An unusual disorder leaves its sufferers with bare eyebrows, bare eyelashes, a ragged scalp that even a wig might not cover, and a very damaged self-esteem.
Trichotillomania, a psychiatric disorder that drives people to compulsively pull their hair, leaves behind scars worse than bald patches.
"Those who suffer with 'trich' suffer twice," said Dr. Tamar Chansky, director of the Children's Center for Obsessive Compulsive Disorder and Anxiety in Philadelphia.
"Not only because they have this condition that interferes with their freedom -- how to wear their hair, whether they can swim or ride a bike. It also wreaks havoc on their self-esteem."
Between 3 percent and 5 percent of the population suffer this compulsive hair-pulling, but they often hide their habit.
As a result, the disorder often goes undiagnosed and untreated, researchers said.
Trich patients feel like they have a terrible secret that they need to keep private, for fear that no one will understand why they "do this" to themselves, Chansky said.
Experts aren't certain what causes trich.
It usually starts during early adolescence, but scientists at Duke University have recently found that the disorder might sometimes be due to a genetic mutation.
This finding is preliminary, but very exciting, experts say.
To the patients who suffer from this painful disorder, this discovery says, "It's not your fault," experts say.
"This is an important first in understanding the genetics of not only trichotillomania but any disorder where people have unwanted behaviors that they can't control," said Dr.
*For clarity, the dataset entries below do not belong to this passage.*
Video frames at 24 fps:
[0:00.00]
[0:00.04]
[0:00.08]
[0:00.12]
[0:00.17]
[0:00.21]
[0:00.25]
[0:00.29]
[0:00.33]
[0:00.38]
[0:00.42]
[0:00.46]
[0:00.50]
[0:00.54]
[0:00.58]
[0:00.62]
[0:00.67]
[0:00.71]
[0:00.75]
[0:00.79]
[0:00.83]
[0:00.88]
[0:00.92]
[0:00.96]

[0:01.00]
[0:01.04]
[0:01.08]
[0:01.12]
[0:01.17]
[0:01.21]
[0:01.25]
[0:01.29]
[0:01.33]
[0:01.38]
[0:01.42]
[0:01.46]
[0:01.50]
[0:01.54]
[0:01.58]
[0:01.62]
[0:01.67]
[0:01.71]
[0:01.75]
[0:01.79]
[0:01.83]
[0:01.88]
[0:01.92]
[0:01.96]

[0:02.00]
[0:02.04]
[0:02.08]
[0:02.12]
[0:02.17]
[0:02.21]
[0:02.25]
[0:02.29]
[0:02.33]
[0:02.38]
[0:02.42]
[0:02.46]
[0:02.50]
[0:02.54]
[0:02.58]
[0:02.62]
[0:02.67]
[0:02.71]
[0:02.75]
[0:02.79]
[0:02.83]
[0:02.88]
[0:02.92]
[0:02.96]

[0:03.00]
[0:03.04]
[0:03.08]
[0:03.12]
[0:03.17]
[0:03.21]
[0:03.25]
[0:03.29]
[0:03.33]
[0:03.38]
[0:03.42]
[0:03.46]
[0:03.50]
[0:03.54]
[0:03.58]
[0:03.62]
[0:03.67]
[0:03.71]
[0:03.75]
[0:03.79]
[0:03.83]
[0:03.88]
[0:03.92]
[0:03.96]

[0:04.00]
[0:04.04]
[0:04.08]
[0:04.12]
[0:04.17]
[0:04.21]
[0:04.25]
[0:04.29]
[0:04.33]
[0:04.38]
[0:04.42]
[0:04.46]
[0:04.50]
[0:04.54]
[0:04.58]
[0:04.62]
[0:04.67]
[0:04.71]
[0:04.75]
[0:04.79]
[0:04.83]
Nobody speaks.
Allison Ashley-Koch, the study's author and a researcher at the Duke University Center for Human Genetics.
"This opens the door and tells us that genes can be associated with this and other impulse-control disorders."
The scientists studied 44 families where one or more family members suffered from trich.
They looked specifically at a gene known as SLITRK1.
Scientists already know that SLITRK1 is linked to another impulse-control disorder that doctors think is related to trich, Tourette's syndrome.
In two of the 44 families, both the trich patient and one parent had a mutated copy of the SLITRK1 gene.
Family members who did not show any signs of trich did not have that genetic mutation.
Researchers think that the SLITRK1 mutation is somehow related to the disorder itself, and suggested that gene variations were responsible for about 5 percent of trich cases.
Scientists already know that the SLITRK1 gene helps form connections between brain cells so that brain cells can communicate with one another.
They think that the mutations in SLITRK1 cause neurons to develop faulty connections, and that this faulty "wiring" produces the urge to pull one's hair.
The discovery could definitely help doctors who are searching to treat the disorder.
If doctors know that a faulty gene could be responsible, they might be able to find a treatment by trying to fix that gene. Psychiatric medications such as Prozac have worked for some patients.
Doctors currently use a lot of cognitive-behavioral therapy for trich. Alternative therapies such as hypnosis or biofeedback might also be helpful.
But the SLITRK1 discovery could also be a tremendous help to patients by helping patients realize that this problem is not their own fault.
"Being able to 'blame it on biology' instead of themselves will help patients to reduce their stress," Chansky said.
Then, Chansky added, patients can "use more of their energies on managing the urges to pull, rather than using up their resources on feeling guilty and ashamed."
Pam Buckwold, whose daughter suffered from trich for years, said the discovery was wonderful news.
"I think it would be wonderful if they could prove that this is a faulty gene, and even more wonderful if they could figure out how to fix it." Buckwold said. "I know that society does tend to blame family upbringing. Even my sister-in-law blamed me [for my daughter's disorder]!"
Buckwold's daughter overcame trich.
But this new finding about the SLITRK1 gene could bring hope to those still suffering from the disorder.